My own (unvoiced) view - of what may have fueled extremist, daydream-like or somnambulistic, conspiratorial behavior - was paranoia itself, anticipatory group paranoia in various high-level circles both in and outside of government, both here and in Europe, and more widely yet.
I think a largely autocatalytic vision of exponentially and uncontrollably evolving scientific and technological abilities, and almost incomprehensible future dangers and risks to governments and society, or to the established and known world order, especially in connection with biological weapons, but also certain nuclear and chemical ones, may have - as it is certainly doing today, or post-9/11 - pushed certain powerful or influential figures and groups in our and other governments, and in business, finance, and academe, into wild and nutty, but unfortunately real-world, play-acting, and led to extreme and formerly (and quite properly) unthinkable acts.
In short, I think it is not the idea of conspiracies here that is paranoid, but the conspiracies and conspirators themselves!
To paranoia, incidentally, I would join megalomania, to produce a grandiose and particularly obnoxious form of behavior, especially when accompanied, as above all in the present hypothetical case, by ALL the accouterments of power and all the weird flowers of ideological fervor, self-importance, pathological patriotism, fear, hatred, bewilderment, and varied strictly private and personal interests of individuals.
Do not tell me that this cannot have happened, and made out of 9/11 and its antecedents a great, reality-raping, unstoppable farce, indeed one that, if I am correct in my speculation here, now leads a life of its own - straight out of the old superhero and science-fantasy comic books.
This is what I see the face of everywhere when I talk to people about 9/11, "homeland security", the Iraq War, and related matters. And I see it in the groups of academics who specialize in "the new terrorism" and "national emergency", or "skyrocketing threat to civilization", that I have casually met in their offices on the Princeton University campus - who, comically enough, are the most staid of crackpots. The womb of conspiracies is indeed intellectual madness, a far subtler and more dangerous form of paranoia than one finds wandering in the corridors of mental hospitals talking to themselves and bizarrely gesturing and fighting off all manner of invisible demons.

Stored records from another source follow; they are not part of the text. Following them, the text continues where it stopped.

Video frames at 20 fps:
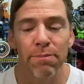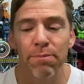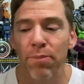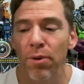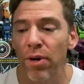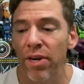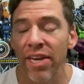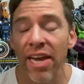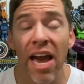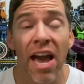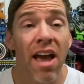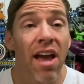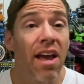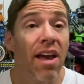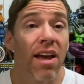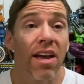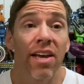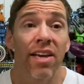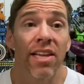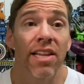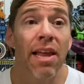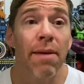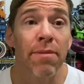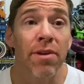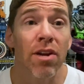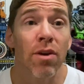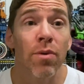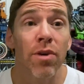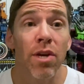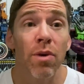But yeah, let me
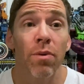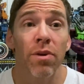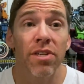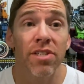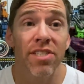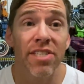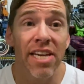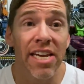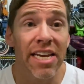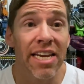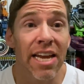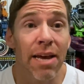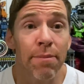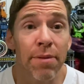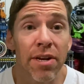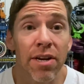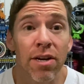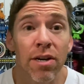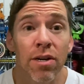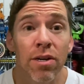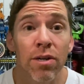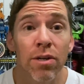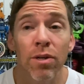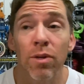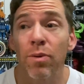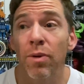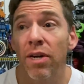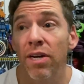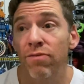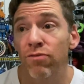know what you want to see. Let me
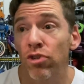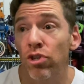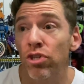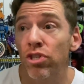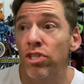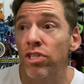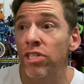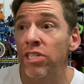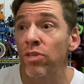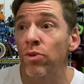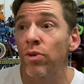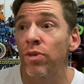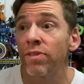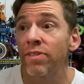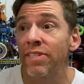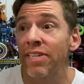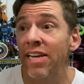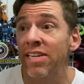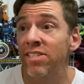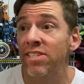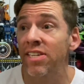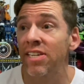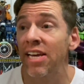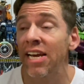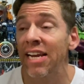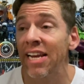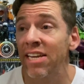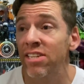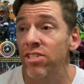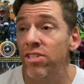know. I've just done
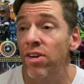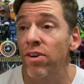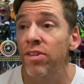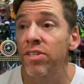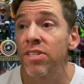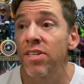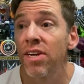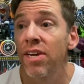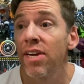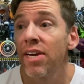yesterday, last night,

I suspect such a dangerously overimaginative and overreactive, worlds-within-worlds (in one's paltry, overheated head), atmosphere was rife in nuclear-war circles in the early 'sixties, and responsible for placing all of us in the gravest of dangers.

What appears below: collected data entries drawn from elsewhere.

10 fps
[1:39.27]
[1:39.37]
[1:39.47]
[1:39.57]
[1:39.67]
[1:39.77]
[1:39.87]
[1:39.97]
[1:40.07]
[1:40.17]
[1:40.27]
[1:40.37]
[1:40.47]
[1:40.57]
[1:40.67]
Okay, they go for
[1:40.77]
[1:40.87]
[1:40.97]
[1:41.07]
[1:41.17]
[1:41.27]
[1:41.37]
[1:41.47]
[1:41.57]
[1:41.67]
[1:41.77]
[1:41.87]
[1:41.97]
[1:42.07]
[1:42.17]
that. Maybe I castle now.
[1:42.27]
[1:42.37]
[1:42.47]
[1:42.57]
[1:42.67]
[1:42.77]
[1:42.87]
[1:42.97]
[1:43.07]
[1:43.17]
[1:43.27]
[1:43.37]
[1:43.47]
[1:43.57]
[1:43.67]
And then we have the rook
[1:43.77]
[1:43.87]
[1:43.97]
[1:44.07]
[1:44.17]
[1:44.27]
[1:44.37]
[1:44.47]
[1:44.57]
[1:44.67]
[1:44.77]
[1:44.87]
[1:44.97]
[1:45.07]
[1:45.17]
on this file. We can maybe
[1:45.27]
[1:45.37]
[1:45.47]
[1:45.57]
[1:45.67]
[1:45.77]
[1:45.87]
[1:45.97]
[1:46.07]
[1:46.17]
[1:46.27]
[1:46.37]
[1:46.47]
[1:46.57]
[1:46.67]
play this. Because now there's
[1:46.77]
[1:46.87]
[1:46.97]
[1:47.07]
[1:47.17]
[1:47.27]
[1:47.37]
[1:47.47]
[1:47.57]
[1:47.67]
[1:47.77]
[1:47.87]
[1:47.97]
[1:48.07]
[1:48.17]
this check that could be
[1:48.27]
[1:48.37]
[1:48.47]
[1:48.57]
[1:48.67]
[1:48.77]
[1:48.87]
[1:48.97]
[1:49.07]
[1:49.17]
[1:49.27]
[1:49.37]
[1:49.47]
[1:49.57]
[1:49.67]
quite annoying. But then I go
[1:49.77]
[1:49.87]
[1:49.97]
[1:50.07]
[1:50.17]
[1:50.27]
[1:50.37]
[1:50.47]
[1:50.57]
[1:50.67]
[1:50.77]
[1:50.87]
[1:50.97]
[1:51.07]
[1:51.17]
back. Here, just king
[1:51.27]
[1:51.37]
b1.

Current events, as I see them in my acidly critical picture here, would simply be a more durable reprisal of this hallucinatory paranoia in high places, but unfortunately translated into a devil's basket of actual deeds of indeterminate nature and extremity, literally living a life of their own, at the expense of the public and as a truly novel threat to the health and sanity
of the Earth.
The only way to thwart this insanity is to recognize it for what is and laugh it into shamed oblivion or a tamed impotence.